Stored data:

....

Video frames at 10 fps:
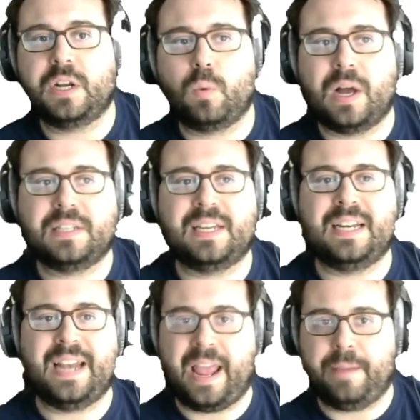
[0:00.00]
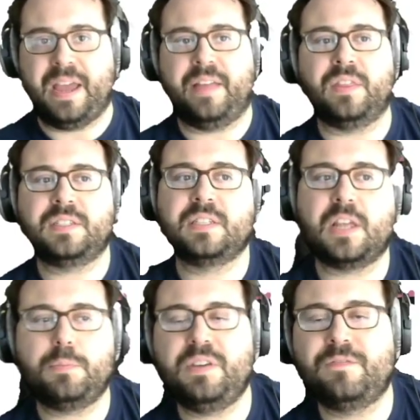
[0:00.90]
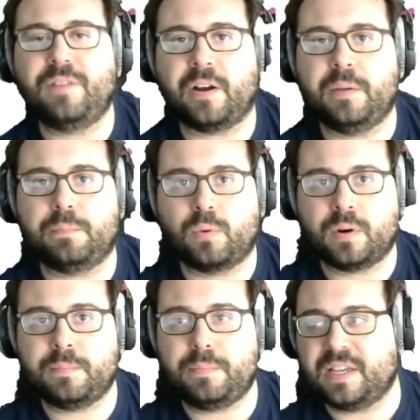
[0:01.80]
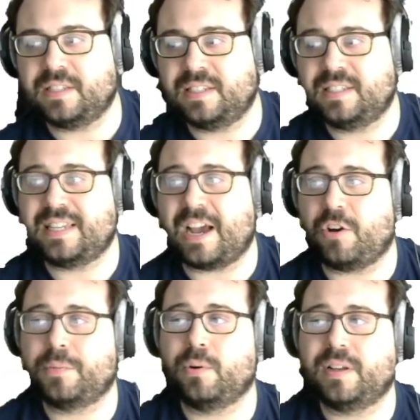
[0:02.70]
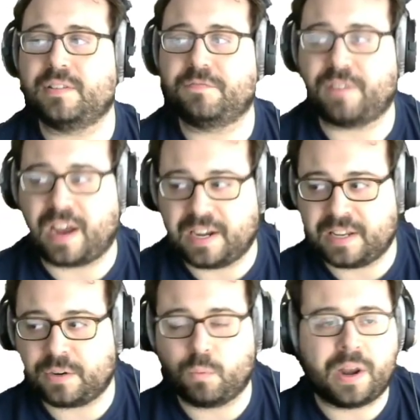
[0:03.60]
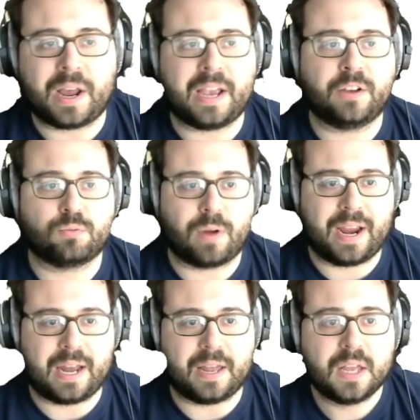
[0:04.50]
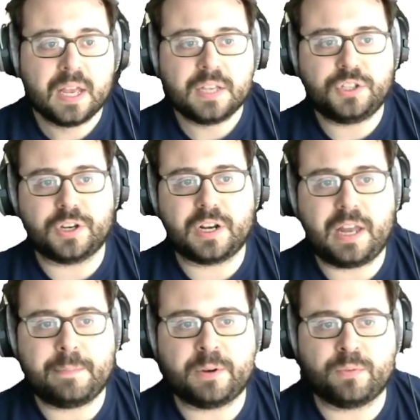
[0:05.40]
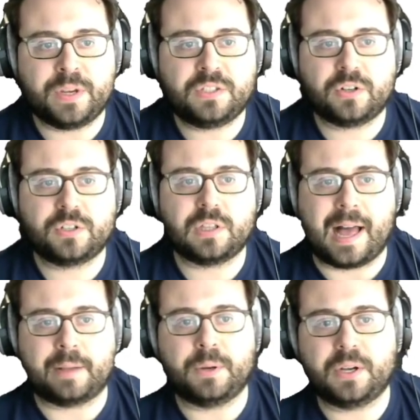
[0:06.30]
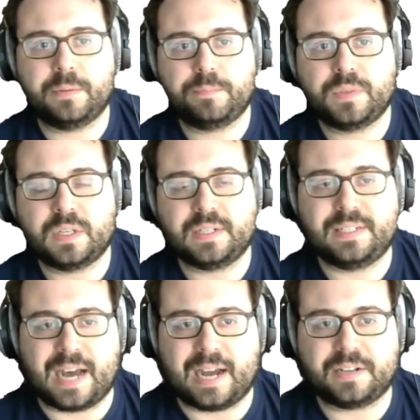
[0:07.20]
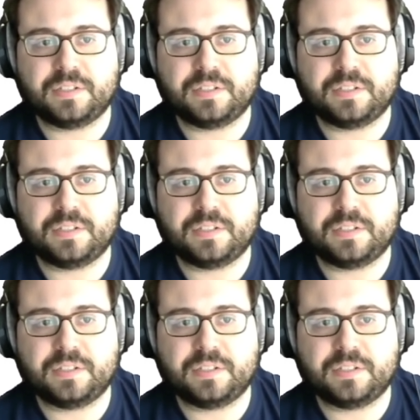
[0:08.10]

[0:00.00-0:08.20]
to want to name it. And this is going to be very important because this is how I'm going to find it when I grade it. So you're going to name it research logbook dot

....

## The task
Please copy the lines above exactly as written, apart from any pictures.

## Your response
Video frames at 10 fps:
[0:00.00]
[0:00.90]
[0:01.80]
[0:02.70]
[0:03.60]
[0:04.50]
[0:05.40]
[0:06.30]
[0:07.20]
[0:08.10]

[0:00.00-0:08.20]
to want to name it. And this is going to be very important because this is how I'm going to find it when I grade it. So you're going to name it research logbook dot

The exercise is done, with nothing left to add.